I'm left with the impression that Christensen sees modelling as a tough, ego-bruising job - one she's almost too nice for. She now divides her time between homes in New York and Copenhagen. It's no surprise to learn that her apartments are reputedly as modest as she is. As she told one interviewer, "If you walked into the places where I live, you'd think: 'Couldn't she afford something a little better?'" She can't quite leave behind the transient lifestyle that modelling requires. "I'm still a bit of a gypsy," she says. "I thought that when I was doing less modelling, and going into different areas, that I would find myself settled somewhere - but that hasn't happened. And I'm happy with that. What I really enjoy in life is that I'm always travelling and gathering new experiences. Even if you interview me when I'm 70, I think I will still be on the move."
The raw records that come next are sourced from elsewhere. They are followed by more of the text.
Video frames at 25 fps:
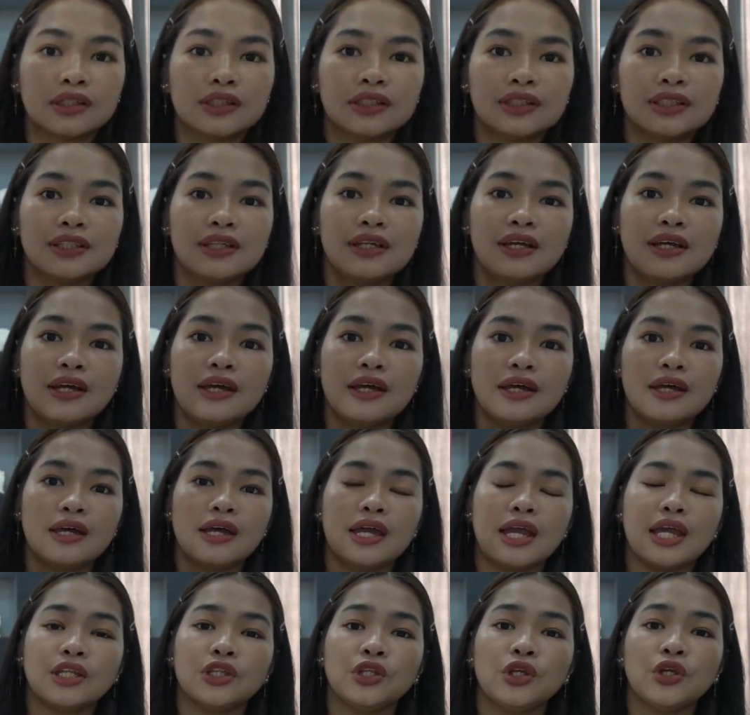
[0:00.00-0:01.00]
Tada!
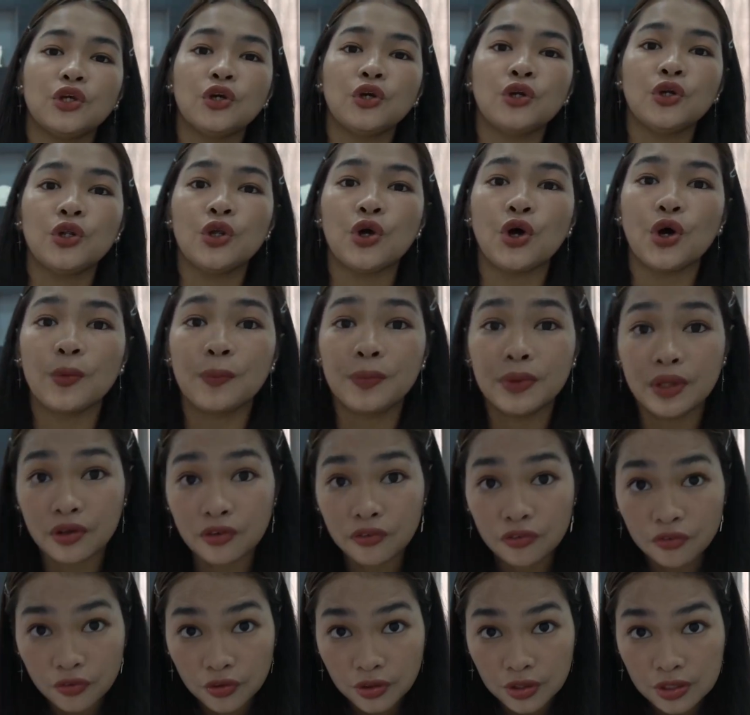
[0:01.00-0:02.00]
Ito yung loob ng
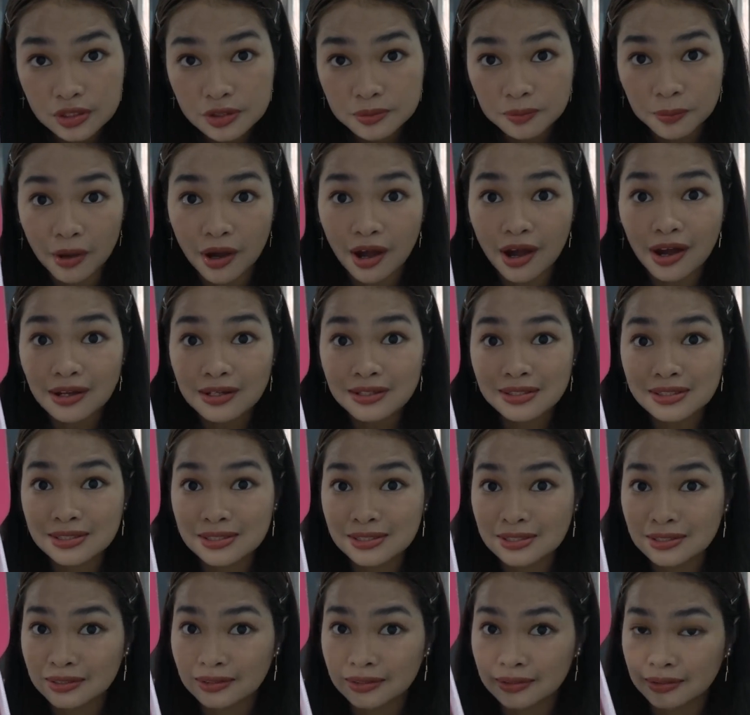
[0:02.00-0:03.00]
first
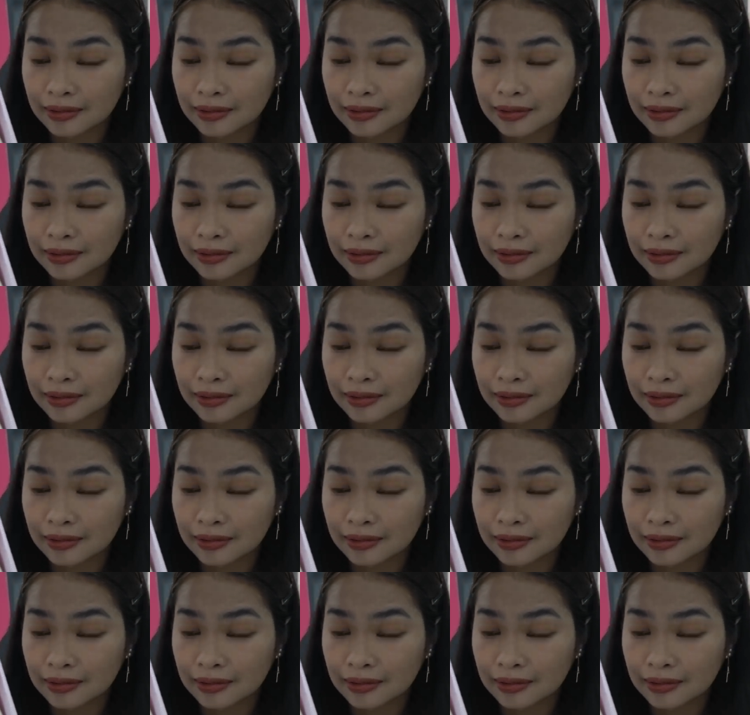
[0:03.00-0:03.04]
box.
Remarkably, she manages this lifestyle with young Mingus in tow. "It's a huge accomplishment - for someone who moves so much!" she laughs. "At one point, I was like, 'How the hell am I going to give birth?' But there are hospitals everywhere. It has to come out some way or another - and it will!" Christensen is no longer with Mingus' father, Norman Reedus, a model-turned-actor who has appeared in small roles in such films as 8mm, Blade II and the forthcoming The Notorious Bettie Page. Given his name, it doesn't take a huge amount of guesswork to deduce that Mingus's parents are jazz fans. "His father especially is into Charlie Mingus," says Christensen. "I was more into Thelonious Monk, Chet Baker, Billie Holiday - but we thought 'Mingus' sounded cooler than 'Monk' for a first name."
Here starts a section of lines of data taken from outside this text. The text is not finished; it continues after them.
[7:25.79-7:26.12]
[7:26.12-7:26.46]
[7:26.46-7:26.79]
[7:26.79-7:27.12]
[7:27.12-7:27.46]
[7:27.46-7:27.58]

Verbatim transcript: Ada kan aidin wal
Christensen is not one to flaunt her relationships in the press though she has been linked with a variety of actors and musicians, including Leonardo DiCaprio and Smashing Pumpkins lead singer Billy Corgan, and recently started stepping out with Grand Avenue's singer Rasmus Walter Hansen. While she maintains a coterie of famous friends, including Bono and Michael Stipe, she claims she can lead a relatively anonymous life when she's in New York. "People that I'm with - my friends - will say that if they're walking just behind me, others will turn round and stare, but I never notice that. The people that come up are really sweet - they say, 'We love you in 'Wicked Game'. And I'm like, 'That was 15 years ago. Have you seen anything since with me?'"
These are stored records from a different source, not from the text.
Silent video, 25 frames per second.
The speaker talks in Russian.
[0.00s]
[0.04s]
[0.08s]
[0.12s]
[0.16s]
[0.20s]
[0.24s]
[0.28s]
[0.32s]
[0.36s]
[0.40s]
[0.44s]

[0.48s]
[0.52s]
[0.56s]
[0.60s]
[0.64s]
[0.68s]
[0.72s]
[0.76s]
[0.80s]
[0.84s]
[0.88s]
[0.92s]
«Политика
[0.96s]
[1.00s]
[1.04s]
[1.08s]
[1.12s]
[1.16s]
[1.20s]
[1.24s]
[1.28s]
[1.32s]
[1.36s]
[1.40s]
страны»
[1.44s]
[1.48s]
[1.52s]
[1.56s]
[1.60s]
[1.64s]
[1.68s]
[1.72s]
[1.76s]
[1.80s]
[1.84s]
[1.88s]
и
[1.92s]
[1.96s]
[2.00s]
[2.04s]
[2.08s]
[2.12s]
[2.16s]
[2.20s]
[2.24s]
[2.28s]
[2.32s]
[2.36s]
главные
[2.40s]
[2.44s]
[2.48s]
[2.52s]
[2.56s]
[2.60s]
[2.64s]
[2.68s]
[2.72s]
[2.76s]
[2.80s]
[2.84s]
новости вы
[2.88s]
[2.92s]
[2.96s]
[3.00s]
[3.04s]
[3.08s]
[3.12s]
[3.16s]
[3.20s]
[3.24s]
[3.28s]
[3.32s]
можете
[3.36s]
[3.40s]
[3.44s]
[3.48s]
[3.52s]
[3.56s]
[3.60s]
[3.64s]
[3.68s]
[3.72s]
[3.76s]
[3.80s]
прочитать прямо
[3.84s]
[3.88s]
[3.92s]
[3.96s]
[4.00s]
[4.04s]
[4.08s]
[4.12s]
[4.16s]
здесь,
Given her penchant for photography, I wonder if she has any plans to direct a film, now that she has acted. "I don't know," she says, shaking her head slowly. "I never say 'no' but that takes a lot of over-viewing. Basically, you're the boss of a huge company when you're the director. But I can understand why actors who have worked for many, many years go on to direct. It's a completely natural progression - you feel something inside yourself that you would have done differently. From just doing one movie, I already could feel, 'This I might have shot differently'. If I feel like that after one movie, what the hell do they all feel after doing all those movies?"

For the moment, between handpicking her antiques for Butik, looking after Mingus, and working on further photography projects, she is busy enough. In September, she will participate in a photographic exhibition to raise money for the Dalai Lama's foundation Hope. Then there are the scripts she is now being sent, post-Allegro, that she must sift through. She says she's not anti-Hollywood. "I mean, I'm into the art movies, I'm into the blockbusters ... I'm not going to restrict myself in that way." Yet Christensen is a grown-up now, with no need to prove herself in any field unless she wants to do it for herself. As she slides off the chair, she leaves me with her mission statement ringing in my ears.

"Whatever comes my way, if I feel like I haven't done it, I'll do it." Wrapping herself up in her scarf, she gives me a wink and heads out into the cold.